------ Provided information ------
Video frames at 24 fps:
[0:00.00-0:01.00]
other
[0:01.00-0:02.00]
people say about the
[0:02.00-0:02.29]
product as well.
------
------ Provided information ------
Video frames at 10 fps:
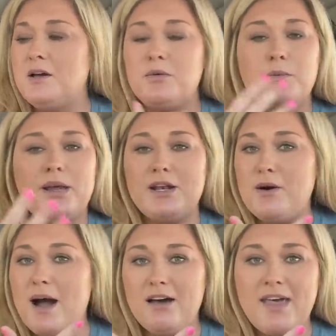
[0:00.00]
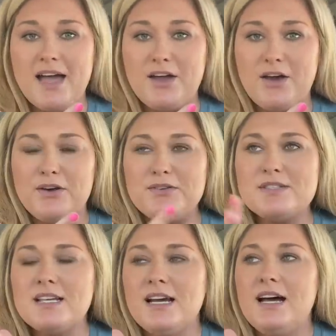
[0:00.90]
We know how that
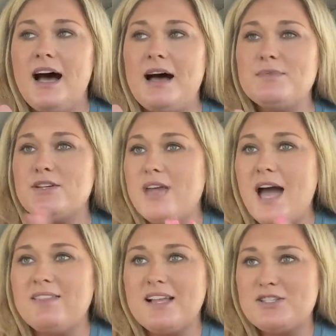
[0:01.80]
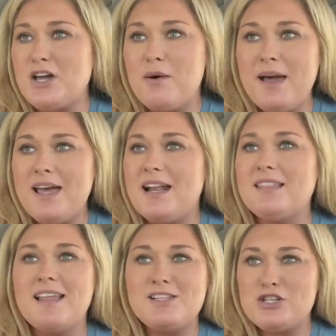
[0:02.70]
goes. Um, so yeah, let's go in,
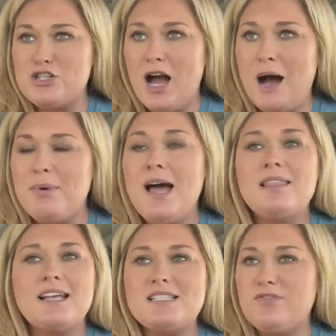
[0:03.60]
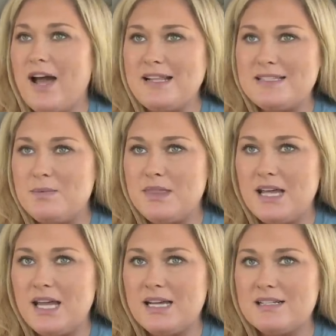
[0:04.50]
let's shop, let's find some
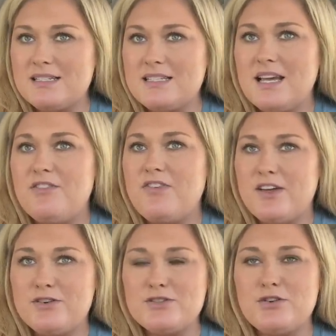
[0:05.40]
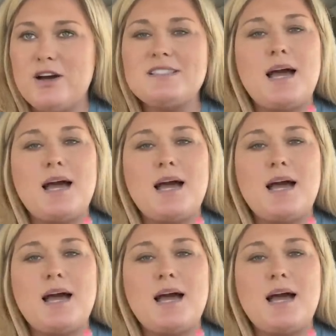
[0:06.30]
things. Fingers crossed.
------
▸ Problem requirements
Return every line from the entries above that contains the word "Video".

▸ Response to the task
Video frames at 24 fps:
Video frames at 10 fps:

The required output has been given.